Exercise details: Set down, please, exactly the lines below that run from the line with "[00:00:03.45]" to the line with "[00:00:05.15]", both lines included.
_ _ _
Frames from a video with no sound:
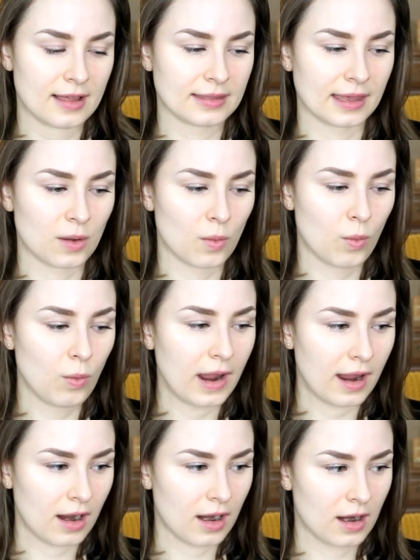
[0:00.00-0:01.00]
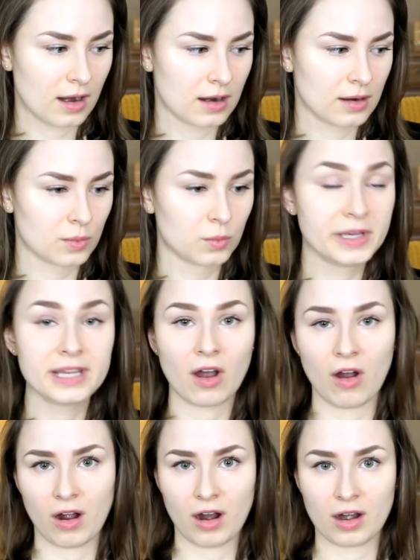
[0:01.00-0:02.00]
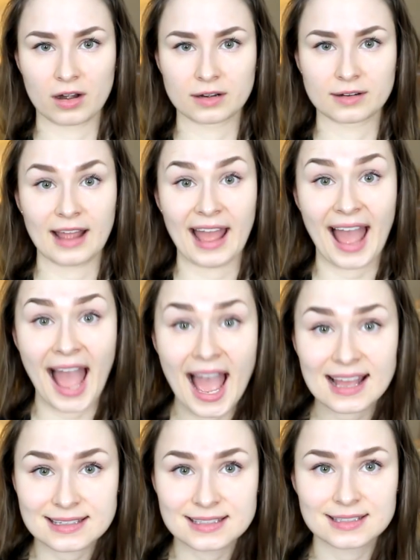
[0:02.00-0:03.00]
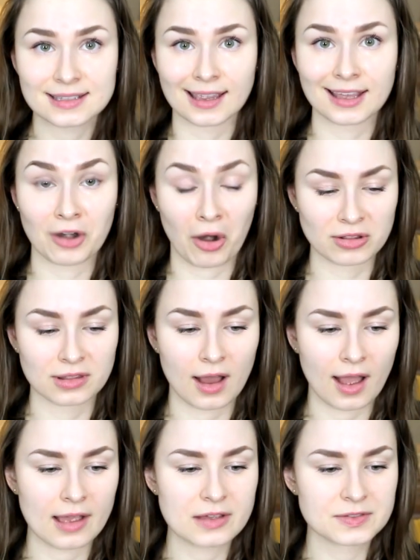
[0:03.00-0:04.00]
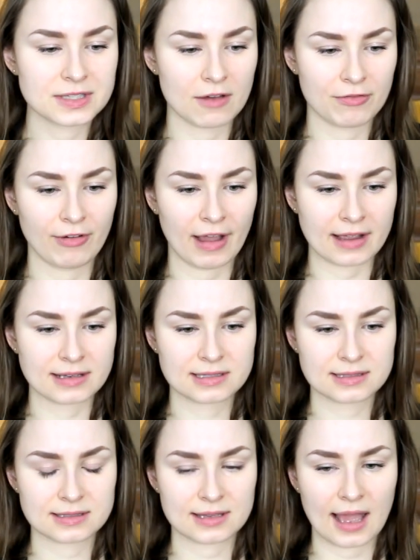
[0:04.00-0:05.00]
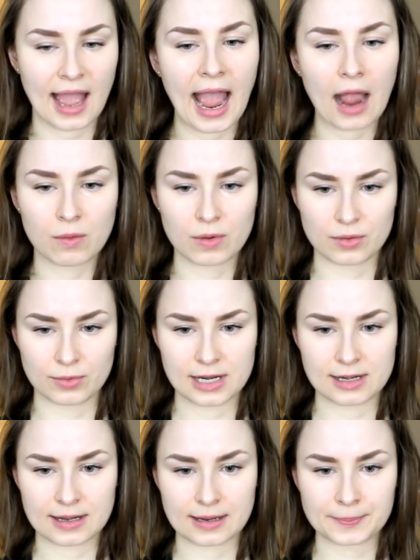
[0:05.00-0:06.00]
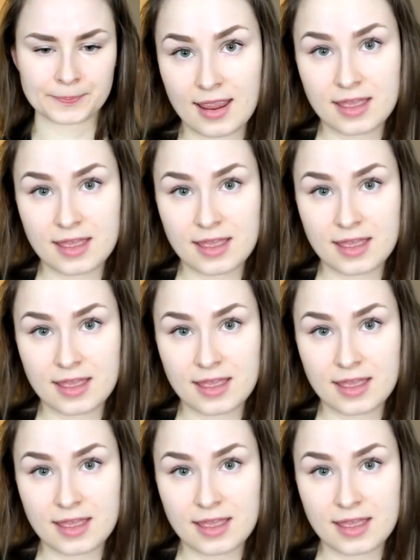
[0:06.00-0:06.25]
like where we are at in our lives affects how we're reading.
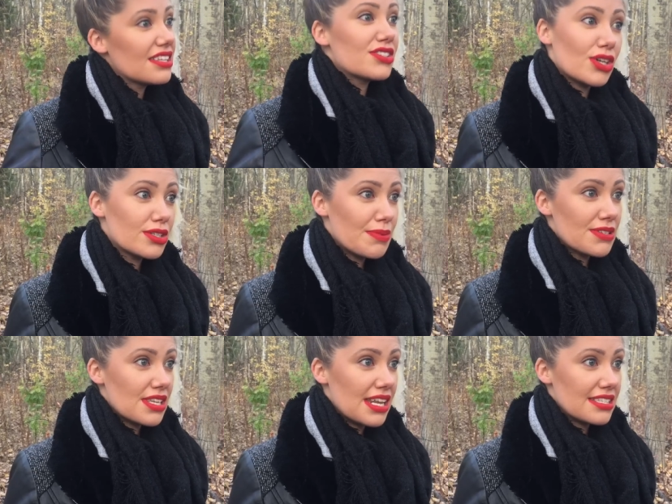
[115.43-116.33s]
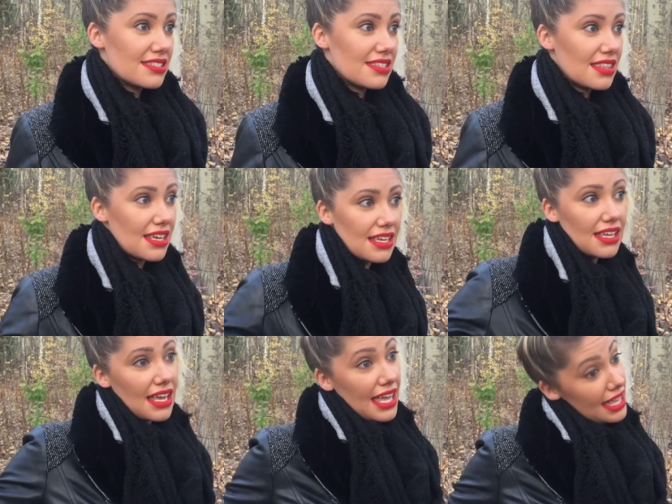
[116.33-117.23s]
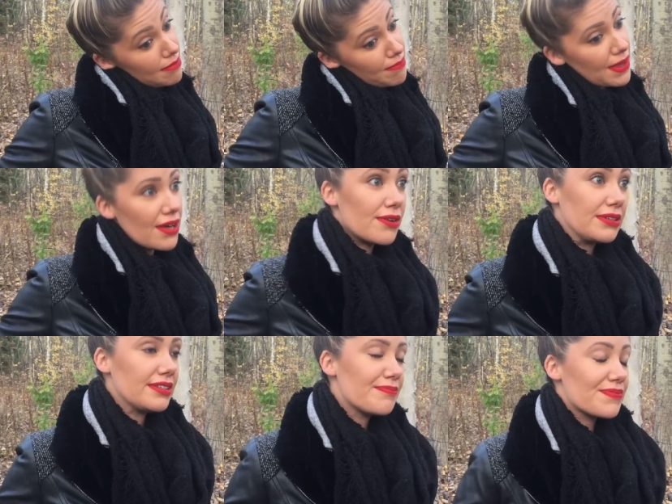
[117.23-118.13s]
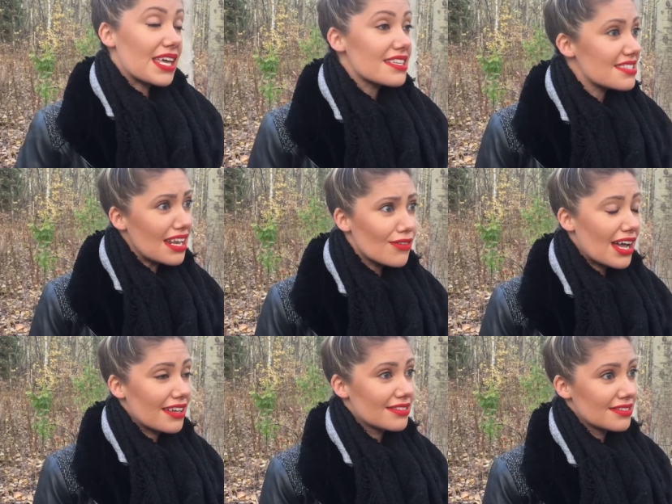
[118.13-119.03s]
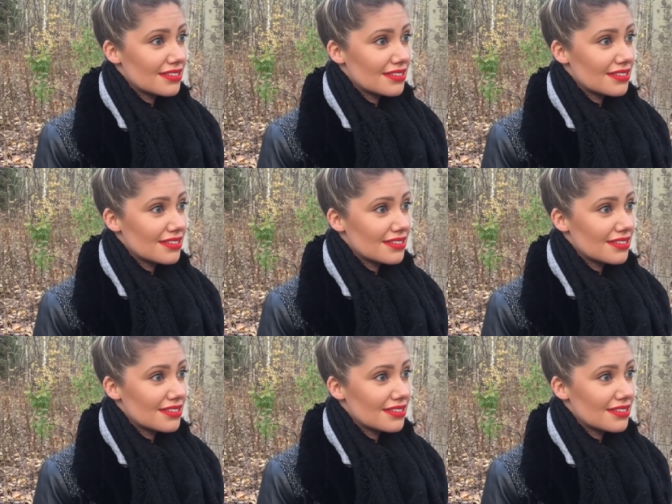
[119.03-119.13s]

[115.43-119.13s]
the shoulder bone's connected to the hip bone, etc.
_ _ _
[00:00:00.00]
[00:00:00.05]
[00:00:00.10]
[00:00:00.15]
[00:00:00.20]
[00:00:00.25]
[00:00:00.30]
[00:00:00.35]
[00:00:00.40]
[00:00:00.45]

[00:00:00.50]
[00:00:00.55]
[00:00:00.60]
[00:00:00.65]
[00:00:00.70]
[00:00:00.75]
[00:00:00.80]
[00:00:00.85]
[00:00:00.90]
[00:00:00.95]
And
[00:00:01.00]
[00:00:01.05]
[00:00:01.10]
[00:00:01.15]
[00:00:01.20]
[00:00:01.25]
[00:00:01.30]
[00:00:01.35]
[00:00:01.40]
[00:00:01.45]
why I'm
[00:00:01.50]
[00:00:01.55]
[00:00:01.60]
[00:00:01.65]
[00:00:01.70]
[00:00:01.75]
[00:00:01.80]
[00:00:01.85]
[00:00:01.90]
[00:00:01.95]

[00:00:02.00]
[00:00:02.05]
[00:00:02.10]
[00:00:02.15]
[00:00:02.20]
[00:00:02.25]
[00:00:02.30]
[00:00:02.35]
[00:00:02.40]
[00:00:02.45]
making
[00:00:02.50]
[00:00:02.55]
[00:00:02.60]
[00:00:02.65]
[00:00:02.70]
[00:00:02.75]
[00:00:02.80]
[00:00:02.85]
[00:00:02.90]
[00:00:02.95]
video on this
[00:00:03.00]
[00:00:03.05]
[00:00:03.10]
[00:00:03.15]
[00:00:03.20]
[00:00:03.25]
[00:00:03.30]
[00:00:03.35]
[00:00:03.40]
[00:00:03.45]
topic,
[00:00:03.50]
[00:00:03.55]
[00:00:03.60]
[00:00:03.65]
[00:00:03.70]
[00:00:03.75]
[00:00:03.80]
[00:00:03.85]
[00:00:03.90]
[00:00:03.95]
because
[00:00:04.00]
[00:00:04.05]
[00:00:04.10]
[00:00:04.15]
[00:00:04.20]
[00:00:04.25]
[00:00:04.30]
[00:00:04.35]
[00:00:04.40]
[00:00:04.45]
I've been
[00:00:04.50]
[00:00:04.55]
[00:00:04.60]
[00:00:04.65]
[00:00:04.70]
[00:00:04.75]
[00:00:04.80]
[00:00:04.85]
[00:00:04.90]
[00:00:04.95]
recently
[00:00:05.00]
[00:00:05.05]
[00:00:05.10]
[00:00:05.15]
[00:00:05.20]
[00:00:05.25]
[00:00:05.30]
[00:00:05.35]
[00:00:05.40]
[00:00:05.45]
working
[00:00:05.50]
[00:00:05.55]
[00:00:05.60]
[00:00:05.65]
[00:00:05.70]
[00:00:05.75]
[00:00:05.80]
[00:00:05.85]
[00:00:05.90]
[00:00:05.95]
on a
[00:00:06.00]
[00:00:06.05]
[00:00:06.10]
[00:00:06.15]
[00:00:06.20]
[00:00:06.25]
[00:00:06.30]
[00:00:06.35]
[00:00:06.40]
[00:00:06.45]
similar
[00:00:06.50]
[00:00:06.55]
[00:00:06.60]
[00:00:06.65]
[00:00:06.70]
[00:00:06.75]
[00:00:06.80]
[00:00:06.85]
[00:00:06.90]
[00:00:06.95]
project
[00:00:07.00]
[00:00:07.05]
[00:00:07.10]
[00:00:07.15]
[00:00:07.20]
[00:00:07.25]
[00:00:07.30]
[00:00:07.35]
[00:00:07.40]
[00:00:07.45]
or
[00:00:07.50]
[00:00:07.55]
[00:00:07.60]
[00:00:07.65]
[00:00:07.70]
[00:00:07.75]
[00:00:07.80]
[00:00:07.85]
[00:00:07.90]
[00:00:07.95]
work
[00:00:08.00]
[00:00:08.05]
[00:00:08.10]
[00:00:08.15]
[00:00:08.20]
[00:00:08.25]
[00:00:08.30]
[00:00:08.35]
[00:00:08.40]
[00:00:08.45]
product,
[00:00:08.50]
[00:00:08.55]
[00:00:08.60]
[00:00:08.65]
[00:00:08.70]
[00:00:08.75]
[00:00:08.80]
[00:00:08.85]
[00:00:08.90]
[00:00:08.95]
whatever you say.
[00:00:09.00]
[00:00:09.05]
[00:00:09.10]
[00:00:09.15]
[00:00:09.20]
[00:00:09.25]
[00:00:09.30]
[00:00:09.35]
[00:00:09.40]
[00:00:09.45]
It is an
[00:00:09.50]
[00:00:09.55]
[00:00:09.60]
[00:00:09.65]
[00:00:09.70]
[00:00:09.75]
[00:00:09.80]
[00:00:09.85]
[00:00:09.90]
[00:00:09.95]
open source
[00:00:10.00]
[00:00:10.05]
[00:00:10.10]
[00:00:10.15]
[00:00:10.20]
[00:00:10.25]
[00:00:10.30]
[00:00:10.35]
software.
_ _ _
Response:
[00:00:03.45]
topic,
[00:00:03.50]
[00:00:03.55]
[00:00:03.60]
[00:00:03.65]
[00:00:03.70]
[00:00:03.75]
[00:00:03.80]
[00:00:03.85]
[00:00:03.90]
[00:00:03.95]
because
[00:00:04.00]
[00:00:04.05]
[00:00:04.10]
[00:00:04.15]
[00:00:04.20]
[00:00:04.25]
[00:00:04.30]
[00:00:04.35]
[00:00:04.40]
[00:00:04.45]
I've been
[00:00:04.50]
[00:00:04.55]
[00:00:04.60]
[00:00:04.65]
[00:00:04.70]
[00:00:04.75]
[00:00:04.80]
[00:00:04.85]
[00:00:04.90]
[00:00:04.95]
recently
[00:00:05.00]
[00:00:05.05]
[00:00:05.10]
[00:00:05.15]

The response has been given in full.